As co-designer of the ventral atlantoaxial stabilization procedure, Sorjonen had been comfortable performing the operation without benefit of a practice model, but it required a certain degree of resourcefulness.

“You never know what you’re going to encounter,” he said. “In some dogs, we have made decisions table-side, so to speak. … We may not have the right equipment, so we sometimes put in a series of pins and screws just to hold the dog until we find something else we can use.”

Photo courtesy of Auburn University College of Veterinary Medicine
With this model of one of Sophie’s vertebrae, a surgeon was able before surgery to obtain precisely right-sized plates and screws to correct a malalignment.
With the 3-D model, he said, “I knew exactly what I was up against before I got there. I knew exactly what type of equipment I needed. … It’s wonderful. I’ll never do it any other way now that I have this option available to me.”

Another patient to benefit from the 3-D modeling was Solo, a 6-year-old horse who suffered a devastating facial injury in October. The bone around his right eye was shattered, possibly from being kicked by another horse.

Dr. Fred Caldwell, an associate professor of equine surgery, described the injury as “an extremely comminuted orbital fracture. The bone was broken into multiple pieces and kind of pushed inward.” Caldwell explained that horses have large sinuses, behind which is little bony support. “When they take a blow to the area, it just crushes everything. … I’ve seen some of these in the past,” he added, “but … (not) one as severe as this.”

Because Solo is a competitor in equestrian sporting events, it was important to save his eye, Caldwell said.

He recommended to the horse’s owner doing a CT scan as a way of identifying the locations of the multiple fracture lines. When Hespel offered to create a 3-D model from the CT image, Caldwell enthusiastically accepted.

“I spent a lot of time with that model, I tell you,” he said. “I took it home the night Adrien made it.”

Caldwell said studying the model enabled him during the operation to be more precise with incisions and to move bones back into place more efficiently. “I would hazard a guess that it cut the surgery time almost in half,” he said, “probably (reducing the time) from three hours to an hour and a half.”

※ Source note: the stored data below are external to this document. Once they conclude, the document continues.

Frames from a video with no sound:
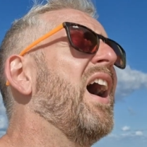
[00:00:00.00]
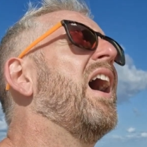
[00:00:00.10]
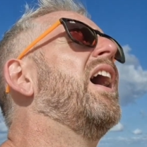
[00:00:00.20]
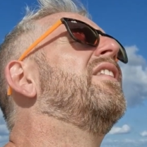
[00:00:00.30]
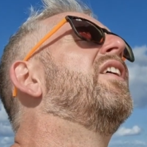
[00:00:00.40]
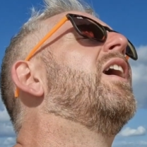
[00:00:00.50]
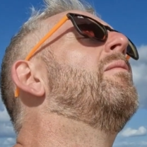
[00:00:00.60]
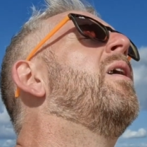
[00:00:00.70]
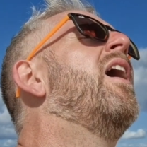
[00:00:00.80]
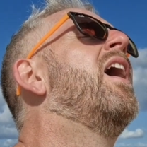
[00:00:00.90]

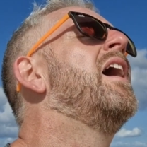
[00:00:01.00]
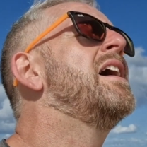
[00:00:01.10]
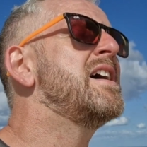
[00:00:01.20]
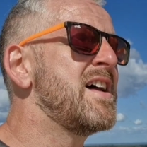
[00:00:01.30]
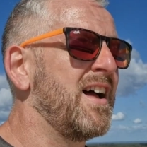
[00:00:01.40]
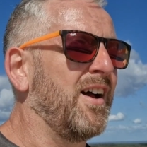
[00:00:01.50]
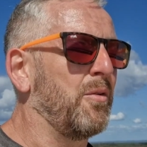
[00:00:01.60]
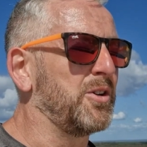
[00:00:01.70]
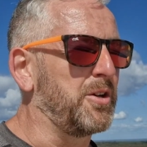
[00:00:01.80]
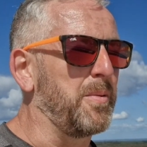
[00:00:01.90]
And
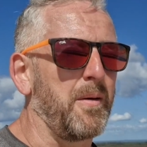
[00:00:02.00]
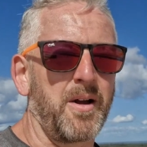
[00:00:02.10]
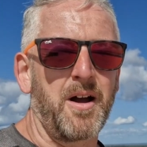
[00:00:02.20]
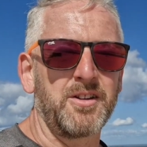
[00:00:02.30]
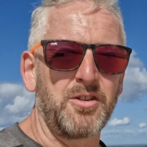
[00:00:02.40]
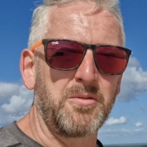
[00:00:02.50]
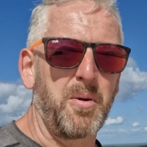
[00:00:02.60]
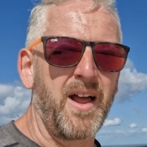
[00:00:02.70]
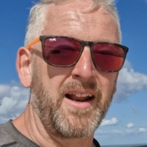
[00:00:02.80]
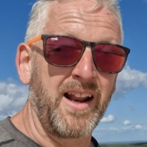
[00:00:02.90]
we should be able to go and do some
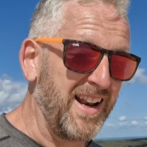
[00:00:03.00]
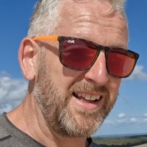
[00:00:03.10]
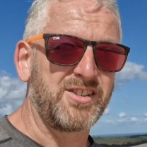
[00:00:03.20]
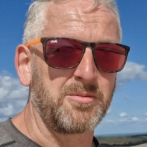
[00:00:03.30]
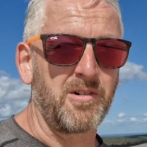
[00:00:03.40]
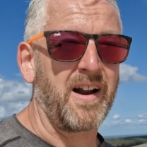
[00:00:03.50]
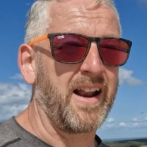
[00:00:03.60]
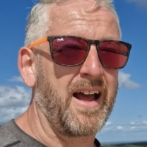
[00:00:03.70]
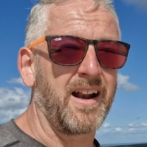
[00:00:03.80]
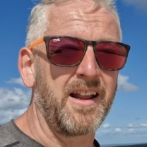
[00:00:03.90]
playing, at least some ground
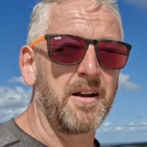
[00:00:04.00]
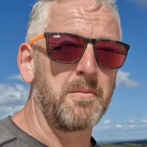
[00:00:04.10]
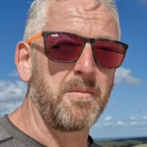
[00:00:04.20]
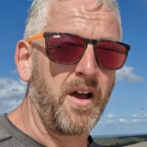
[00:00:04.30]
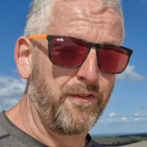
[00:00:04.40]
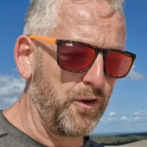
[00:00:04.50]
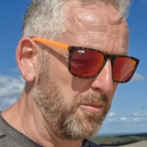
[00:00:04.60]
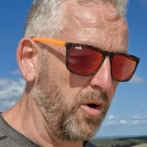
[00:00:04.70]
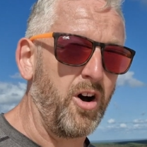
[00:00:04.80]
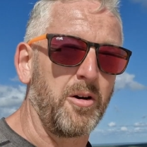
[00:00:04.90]
handling and a few
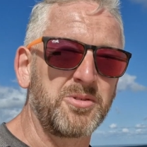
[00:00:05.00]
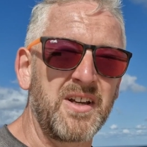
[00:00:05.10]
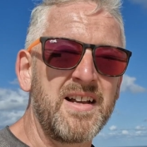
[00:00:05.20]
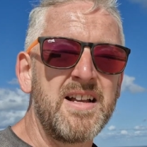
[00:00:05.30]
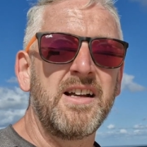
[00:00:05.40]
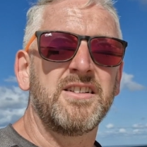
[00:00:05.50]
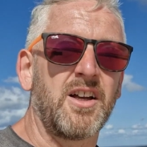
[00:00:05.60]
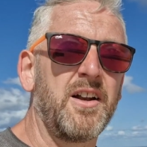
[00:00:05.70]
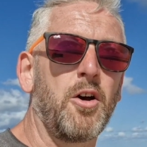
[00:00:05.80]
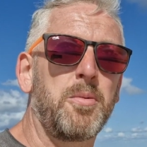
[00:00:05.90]
more hops. So
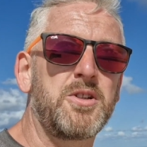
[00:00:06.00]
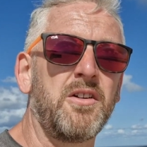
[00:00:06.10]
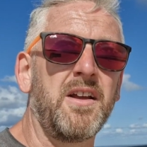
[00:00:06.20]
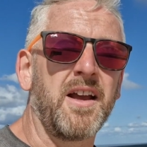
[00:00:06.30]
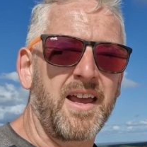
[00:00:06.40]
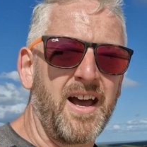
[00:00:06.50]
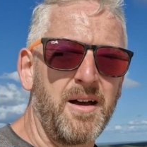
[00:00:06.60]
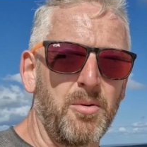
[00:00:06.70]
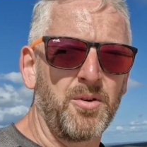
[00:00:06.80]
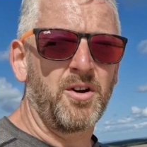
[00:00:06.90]
any opportunity to get
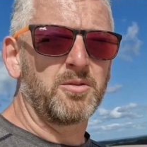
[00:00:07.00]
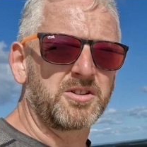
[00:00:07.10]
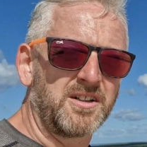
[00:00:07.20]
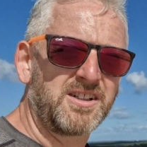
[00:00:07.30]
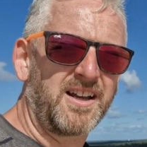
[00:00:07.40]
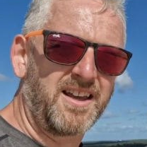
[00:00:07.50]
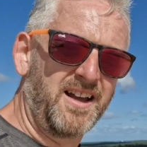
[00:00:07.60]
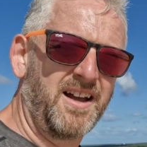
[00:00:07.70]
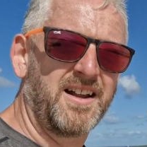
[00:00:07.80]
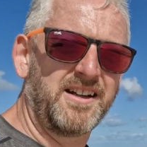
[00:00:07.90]
airborne, I was going to take
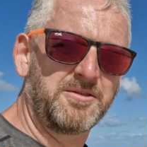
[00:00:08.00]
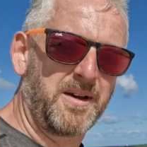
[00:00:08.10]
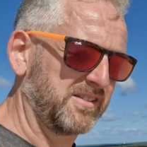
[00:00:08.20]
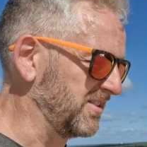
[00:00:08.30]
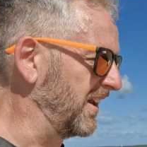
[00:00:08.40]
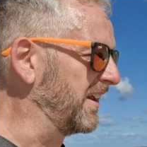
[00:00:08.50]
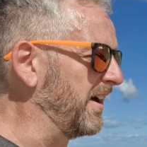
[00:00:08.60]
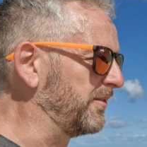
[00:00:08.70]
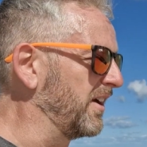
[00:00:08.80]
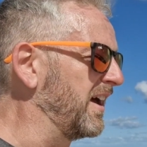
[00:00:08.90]
it, and this man's silly
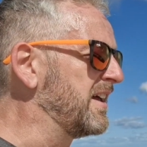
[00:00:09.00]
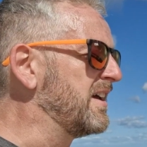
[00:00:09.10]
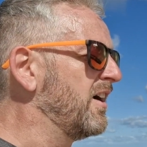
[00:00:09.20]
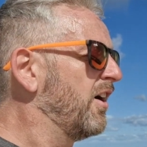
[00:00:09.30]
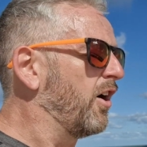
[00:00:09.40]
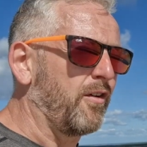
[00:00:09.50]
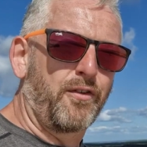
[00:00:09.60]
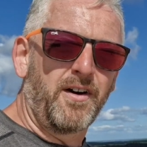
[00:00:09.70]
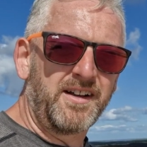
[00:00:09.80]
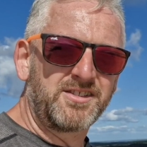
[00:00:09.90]
enough to offer it.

Photo courtesy of Auburn University College of Veterinary Medicine
Solo needed two surgeries to repair catastrophic fractures around his right eye. Solo's surgeon credits advance planning using 3-D models for making the operations go more quickly and smoothly.
For patients in general and for horses in particular, the less time spent anesthetized, the better. “Since they’re so large and lying on a table, they’re compressing their muscles. They may not perfuse very well under anesthesia. They can have problems standing back up again,” Caldwell explained.

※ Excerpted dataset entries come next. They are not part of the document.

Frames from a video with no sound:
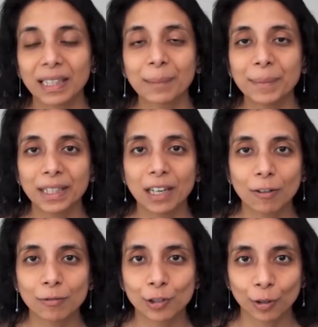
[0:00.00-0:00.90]
Let me
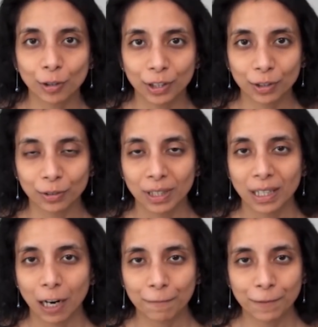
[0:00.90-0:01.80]
now show you
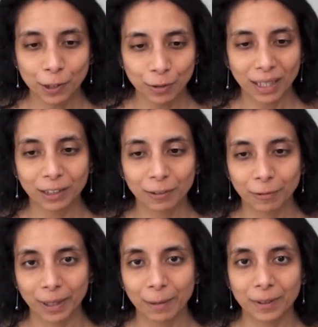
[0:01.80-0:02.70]
a few other
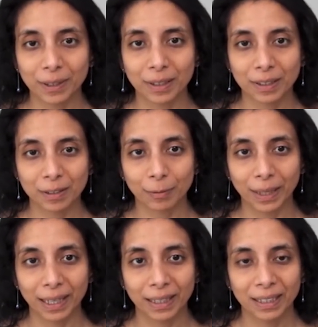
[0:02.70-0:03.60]
frameworks
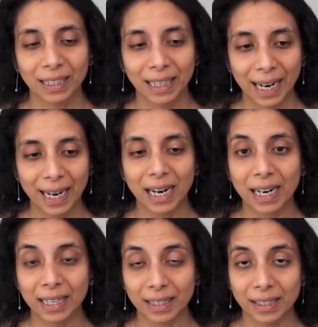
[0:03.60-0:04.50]
where
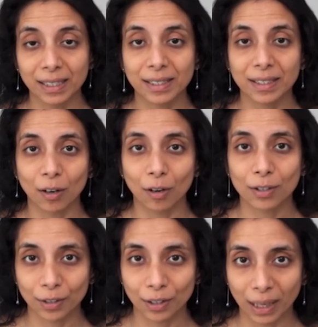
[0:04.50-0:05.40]
AI is
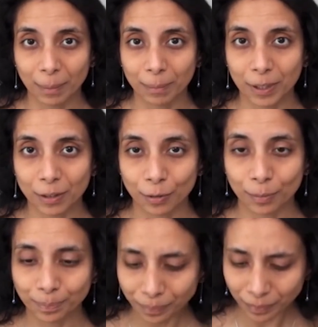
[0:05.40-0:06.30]
also able
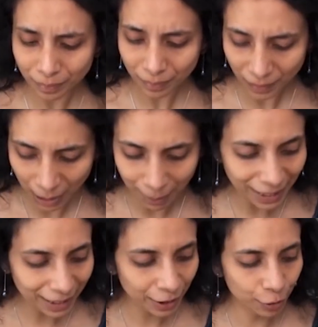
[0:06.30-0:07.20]
to
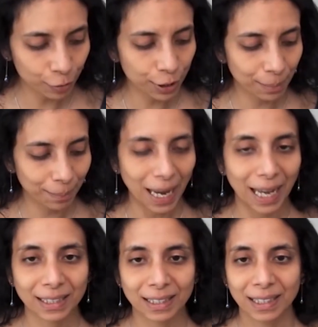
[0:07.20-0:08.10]
make a huge
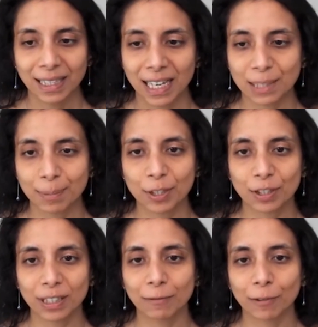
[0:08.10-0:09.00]
impact,
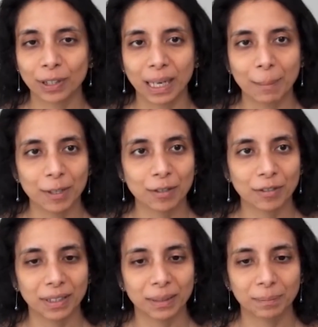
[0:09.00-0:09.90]
especially for
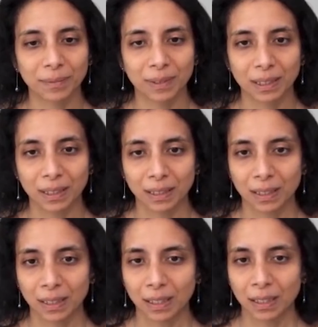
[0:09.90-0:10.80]
chemistry.
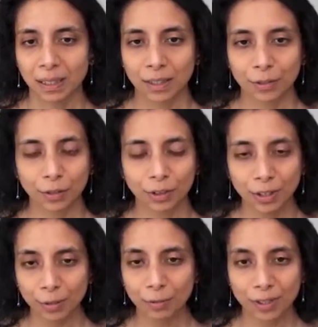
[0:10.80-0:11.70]
So
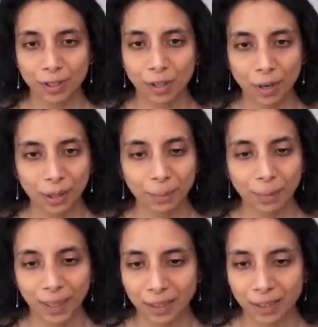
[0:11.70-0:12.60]
this was a
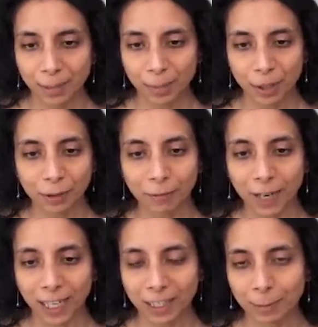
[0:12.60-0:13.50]
Gordon Bell Special
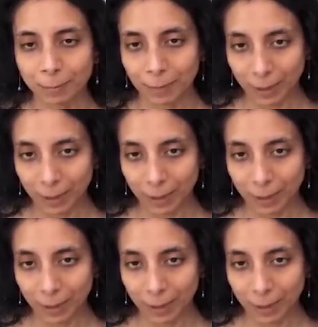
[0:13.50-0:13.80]
Prize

As the swelling on Solo’s face eased, Caldwell planned a second surgery to better position the eyeball. “We ended up doing a second CT about three weeks later, and we could see an area where there was a bone that was still kind of displaced. Adrien created another 3-D model … and I was able to see exactly what we needed to do to go back in on the sinus side and get the eyeball back into a more normal position,” he said. “The amazing thing to me was, what I was seeing on the model was exactly what we saw when we went into surgery.”

Today, Solo is back home, his eye intact and able to see.

The value of 3-D models for surgery preparation is greatest with complex or unusual cases. “What the technology allows us to do is to plan,” Sorjonen said. “Some procedures are routine enough that we really don’t need that much pre-surgical planning; we just go in and do it.”

Creating a model can be expensive because it requires an MRI or CT scan, imaging that may cost upward of $1,000. But in situations for which such imaging already is needed, the price of a 3-D model is negligible. The material used is an inexpensive plastic called polylactic acid, Hespel said, estimating the cost of a single model at $3 to $5.